TBMM Yolsuzluk Komisyonu’ndaki gelişmelerden dolayı çok endişeli görünmüyordu.
‘TBMM’deki görüşme siyasiydi. Şimdi hukuki süreç başlıyor. Hukuki bir yargılama olursa bir şey çıkmaz’ diyor.
ÜST MAHKEME VAR
Bu arada önemli bir durumu hatırlatıyor:
‘Eskiden Yüce Divan kararları için Avrupa İnsan Hakları Mahkemesi yolu açık değildi. Şimdi açık. Yani Yüce Divan’dan sonra gidilecek yer de var.’
Türkbank olayında istihbarat birimleri tarafından kendisine gelen bilgi notlarını soruyorum.
İlginç bir şey anlatıyor:
‘Bunların hiçbiri resmi bilgi sayılmıyordu. Mesela başbakanken Güneydoğu’ya gidecektim. Bir polis bana zarf içinde bir káğıt getirdi. Üstünde, ‘Gittiğiniz yerde size suikast yapılacağı istihbaratını aldık’ yazıyordu. Ama altında ‘Bu sadece bir istihbarattır. Hukuki sonucu yoktur. Okuduktan sonra imha edin’ gibi bir ifade vardı. Ben oraya gittim.
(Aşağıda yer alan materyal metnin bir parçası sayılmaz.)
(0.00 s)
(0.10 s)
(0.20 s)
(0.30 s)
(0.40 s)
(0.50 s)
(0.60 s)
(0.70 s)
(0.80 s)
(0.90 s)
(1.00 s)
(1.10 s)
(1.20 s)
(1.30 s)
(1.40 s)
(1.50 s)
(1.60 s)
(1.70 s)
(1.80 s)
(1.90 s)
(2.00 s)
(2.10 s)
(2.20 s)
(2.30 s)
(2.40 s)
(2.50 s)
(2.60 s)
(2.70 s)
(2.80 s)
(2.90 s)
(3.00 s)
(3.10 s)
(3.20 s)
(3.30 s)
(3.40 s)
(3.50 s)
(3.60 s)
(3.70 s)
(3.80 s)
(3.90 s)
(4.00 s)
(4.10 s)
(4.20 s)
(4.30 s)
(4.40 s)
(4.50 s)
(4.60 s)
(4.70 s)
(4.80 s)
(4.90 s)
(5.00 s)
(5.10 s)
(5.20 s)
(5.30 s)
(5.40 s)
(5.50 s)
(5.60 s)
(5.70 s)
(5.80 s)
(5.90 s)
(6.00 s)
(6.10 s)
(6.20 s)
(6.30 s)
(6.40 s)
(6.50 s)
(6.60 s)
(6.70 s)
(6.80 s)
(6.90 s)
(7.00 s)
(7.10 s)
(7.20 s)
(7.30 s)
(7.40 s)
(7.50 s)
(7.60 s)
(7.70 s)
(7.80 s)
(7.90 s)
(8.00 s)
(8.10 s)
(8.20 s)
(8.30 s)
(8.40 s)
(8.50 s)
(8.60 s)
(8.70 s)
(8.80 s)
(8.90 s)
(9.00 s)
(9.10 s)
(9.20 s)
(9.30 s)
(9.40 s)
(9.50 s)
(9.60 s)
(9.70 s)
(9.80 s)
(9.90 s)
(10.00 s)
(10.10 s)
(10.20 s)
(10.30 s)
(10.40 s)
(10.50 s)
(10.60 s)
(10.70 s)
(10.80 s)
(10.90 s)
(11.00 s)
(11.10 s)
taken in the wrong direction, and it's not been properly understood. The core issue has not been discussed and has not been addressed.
Hiçbir şey olmadı. Gelen bilgilerin hepsi böyleydi.’
Konu AKP’ye gelince şunu söylüyor:
‘İyi gidiyorlardı. Ama birden bir şeyler oldu.’
İmam hatip okulları konusunda eskisine göre farklı bir düşünceye sahip.
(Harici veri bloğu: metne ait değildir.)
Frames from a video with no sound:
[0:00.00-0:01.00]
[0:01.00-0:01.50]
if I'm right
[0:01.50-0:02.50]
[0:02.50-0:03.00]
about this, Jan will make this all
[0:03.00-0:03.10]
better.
‘Eskiden ben de AKP gibi düşünüyordum. Ama son zamanlarda farklı bakmaya başladım. Bu konuda dikkatli olmak gerekir diye düşünüyorum.’
ALMANLARA KİTAP
Sohbetimizin asıl konusu çok önem verdiği bir kitap projesiydi.
Yılmaz bugün Berlin’de bir basın toplantısı düzenliyor.
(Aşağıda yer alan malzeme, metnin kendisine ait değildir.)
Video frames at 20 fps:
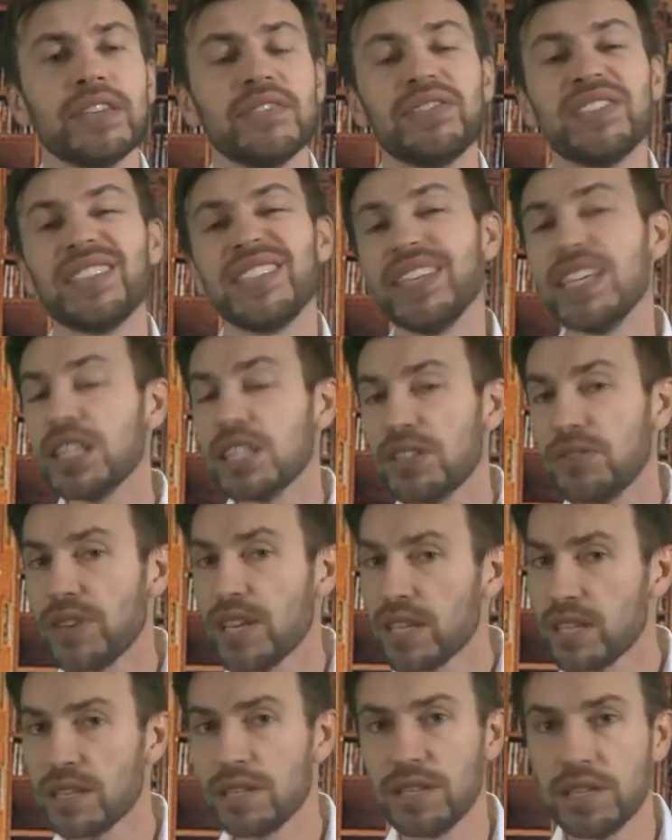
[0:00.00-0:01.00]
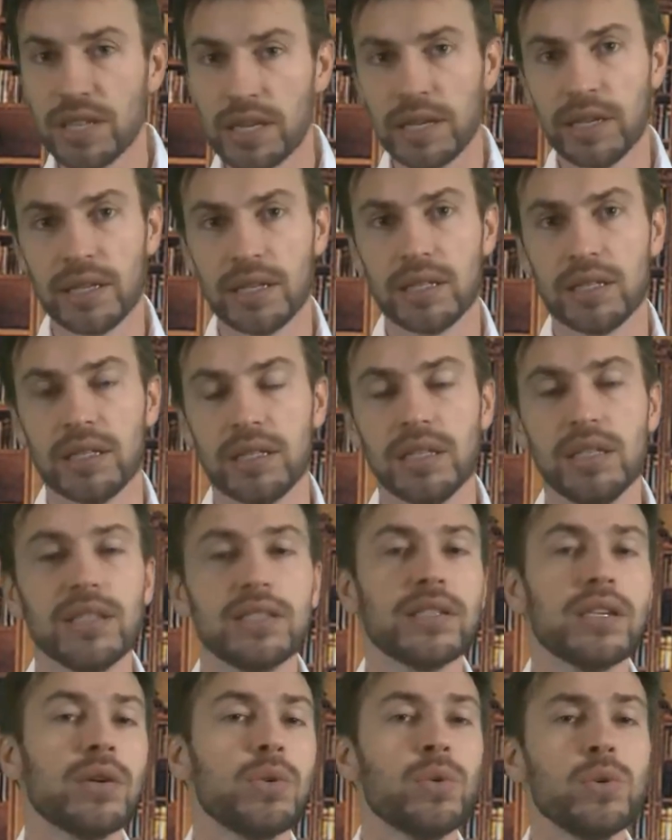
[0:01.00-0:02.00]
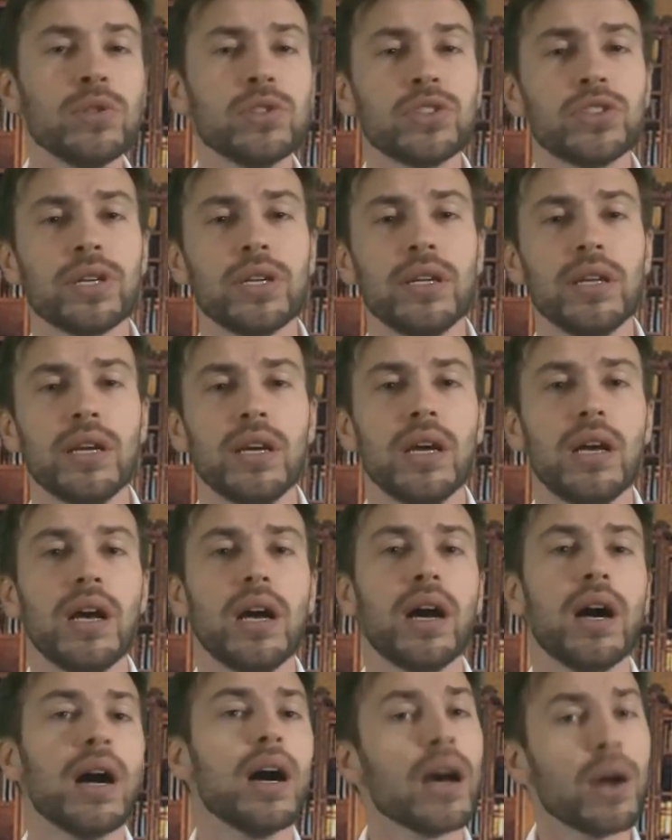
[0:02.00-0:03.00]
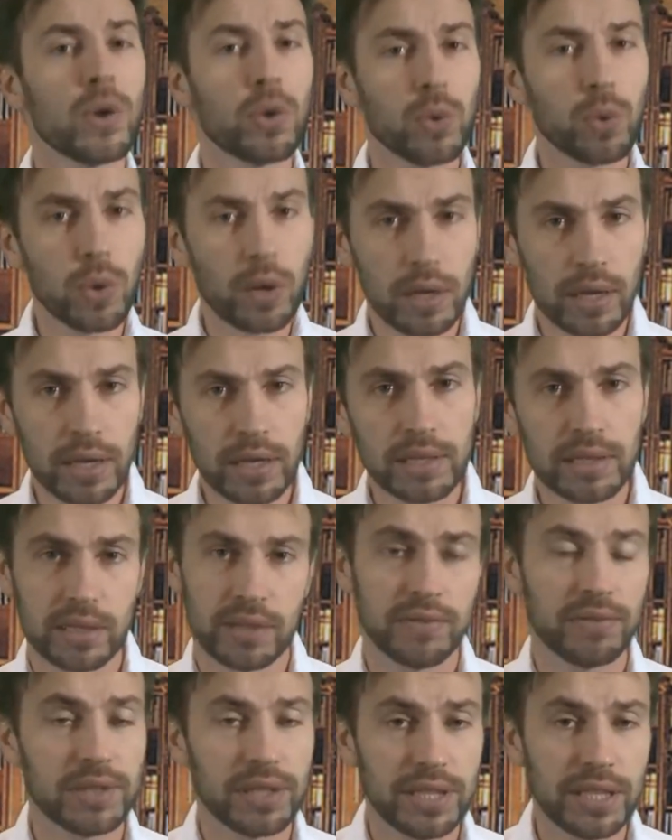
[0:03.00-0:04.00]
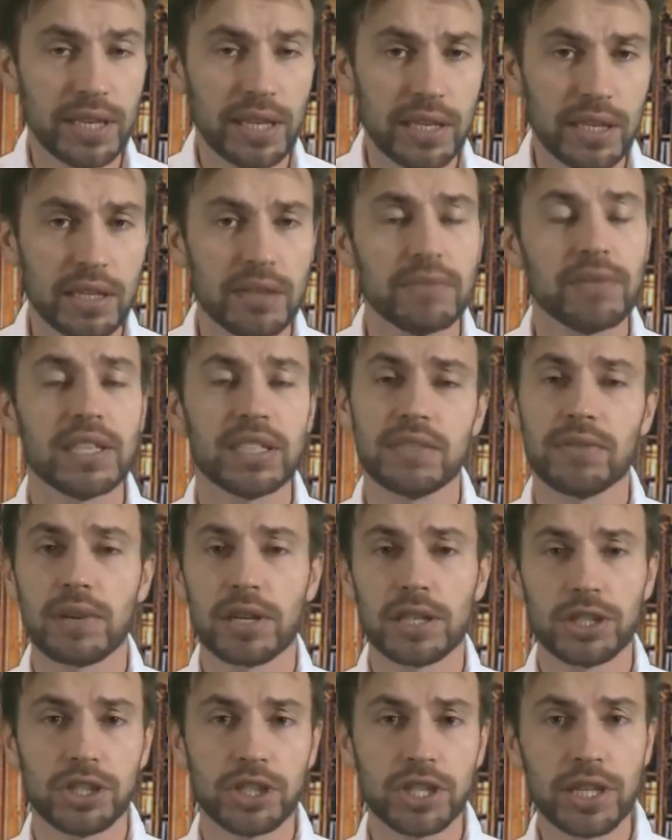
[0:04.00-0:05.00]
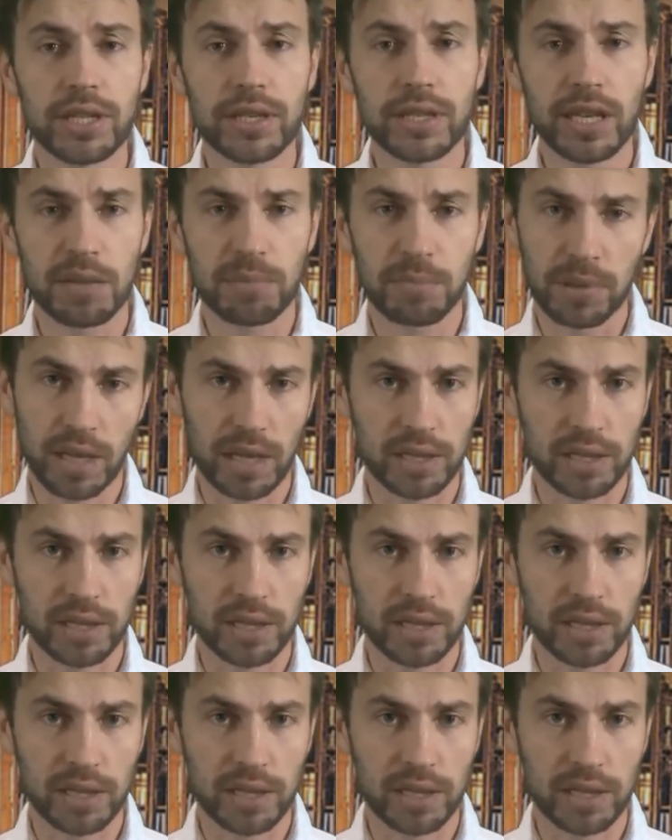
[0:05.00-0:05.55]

They were working 2 weeks and ended it when Platov arrived. The armorers brought the flea.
Bu toplantıda yazdığı Almanca kitabı tanıtacak.
Kitap Türkiye’nin Avrupa Birliği’ne üyeliğiyle ilgili.
Eski bir dışişleri bakanı ve başbakan olarak bu konuyu çok iyi biliyor.
O nedenle Almanya’da Türkiye’nin AB üyeliğine karşı çıkanların bütün argümanlarını geçersiz kılacak yaklaşımları kaleme almış.
Kitabın zamanlaması da çok önemli. Avrupa Parlamentosu seçimlerinin yapılmasına az bir zaman kala yayınlıyor.
Ayrıca AB’nin Türkiye’ye müzakere takvimi verilmesine karar verme sürecinin başladığı günlere rastlıyor.
Basın toplantısını yaparken yanında bir Alman ve bir Yunan da oturacak ve konuşma yapacak.
YILMAZ LOBİSİ
Ben Almanya’da yaşayan Türklerden bir şey rica ediyorum.
Bu kitabı tanıdıkları Almanlara tavsiye etsinler veya alıp hediye etsinler.
Çünkü Türkiye’nin tezlerini iyi savunan bir kitap oldu.
Daha sonra kitabın Fransızca, İngilizce ve Türkçe çevirilerini de yayınlamayı planlıyor.
Mesut Yılmaz Türkiye’nin meselelerini iyi bilen bir siyasetçidir.
AB için reform yasalarının ilk adımının atılmasında, çok önemli aşamaların geçilmesinde büyük çabası olmuştur.
Bu kitabı da aynı çabaların devamı olarak görüyorum.
Siyasetten ayrılan devlet adamlarının bu çabalarını desteklemek gerekir diye düşünüyorum.
Çünkü böyle zamanlarda onların tek kişilik lobileri bile yararlı oluyor.